|
楼主 |
发表于 2007-7-4 11:03:17
|
显示全部楼层
附带乱七八糟不通顺的烂翻译
10:39 June 22, 2007 SciLINC Update
When development of the SciLINC project began it had four primary goals. Edited for brevity, they were:
1. Increase public access to nationally significant scientific literature.
2. Enhance the usefulness of digitized materials by creating a Web repository of scanned literature, keywords, and online resources with tools for searching and analysis.
3. Create an educational tool for learning about plant life. While the screensaver application is indexing keywords, the participant's computer will display information about plant life within the United States and around the world. The information displayed will describe each plant name or term currently being indexed on the participant's computer, and will include descriptive data, images, maps, and the annotated outlinks for that term.
4. Provide a model for adopting public-resource computing applications within the library community.

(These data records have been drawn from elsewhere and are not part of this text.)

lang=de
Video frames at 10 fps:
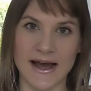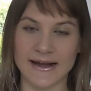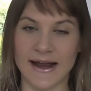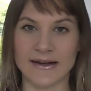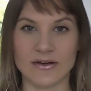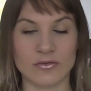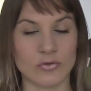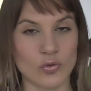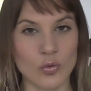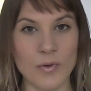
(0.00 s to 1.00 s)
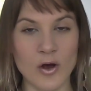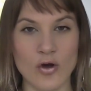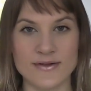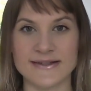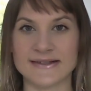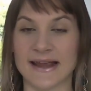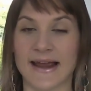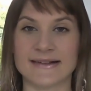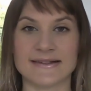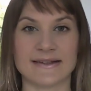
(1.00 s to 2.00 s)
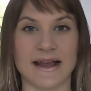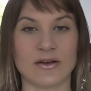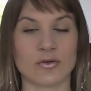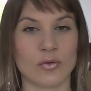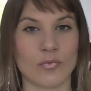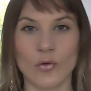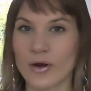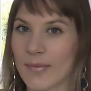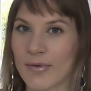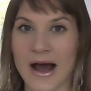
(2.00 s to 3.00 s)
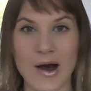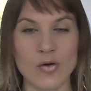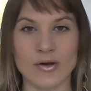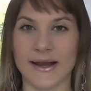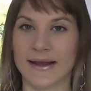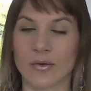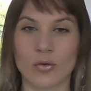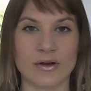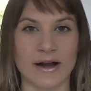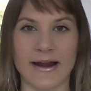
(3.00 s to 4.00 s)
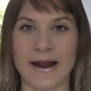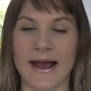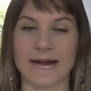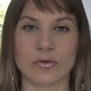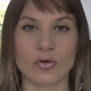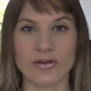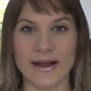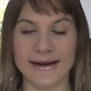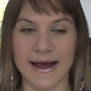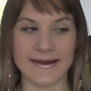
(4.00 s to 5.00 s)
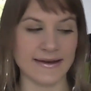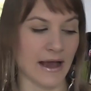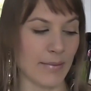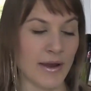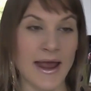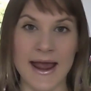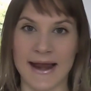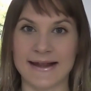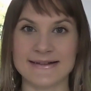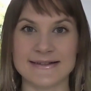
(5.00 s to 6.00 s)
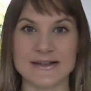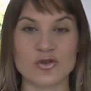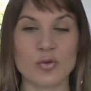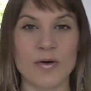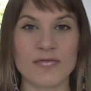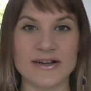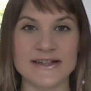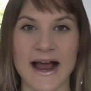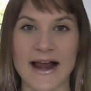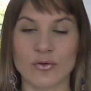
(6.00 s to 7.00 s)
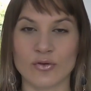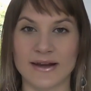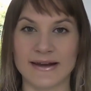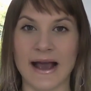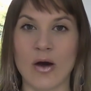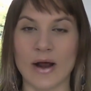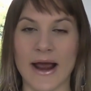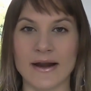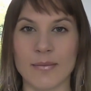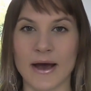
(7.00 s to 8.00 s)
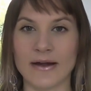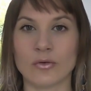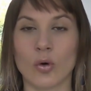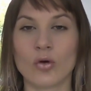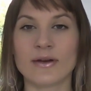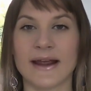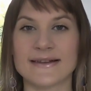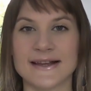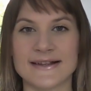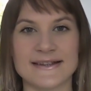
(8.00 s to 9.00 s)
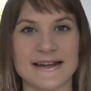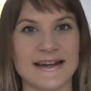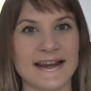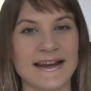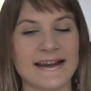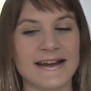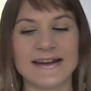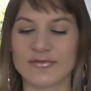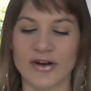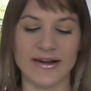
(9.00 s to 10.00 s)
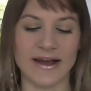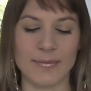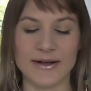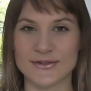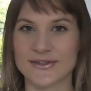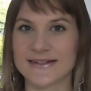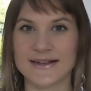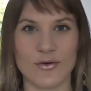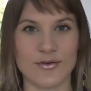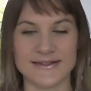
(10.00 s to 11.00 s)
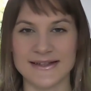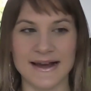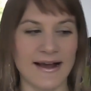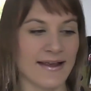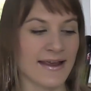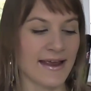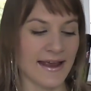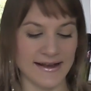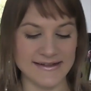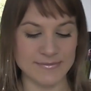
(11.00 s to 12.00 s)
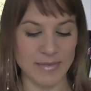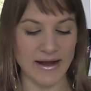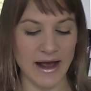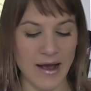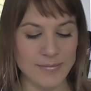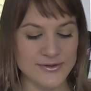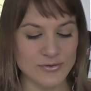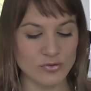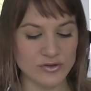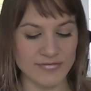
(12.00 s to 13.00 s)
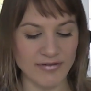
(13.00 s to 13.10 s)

hat eine super Konsistenz, deckt wunderbar Augenringe, Unreinheiten und dergleichen ab, lässt sich super verteilen und in die Haut einarbeiten und er setzt sich nicht in der Lidfalte ab. Also dieser Concealer ist mein absoluter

Botanicus is doing a wonderful job of meeting goals 1 and 2 including processing data generated by SciLINC. The project has certainly also meet goal 4.
We have learned much about grid-based, distributed, public-resource computing applications and the BOINC architecture. There are thoughts and plans for analyses down the road that will be much more computationally intensive than the original SciLINC analysis and we look forward in time to bringing these projects to you.
While the amount of data that SciLINC has to analyze will increase greatly in the days ahead it does not appear that increasing the volume of information is going to improve the user experience of running the SciLINC client.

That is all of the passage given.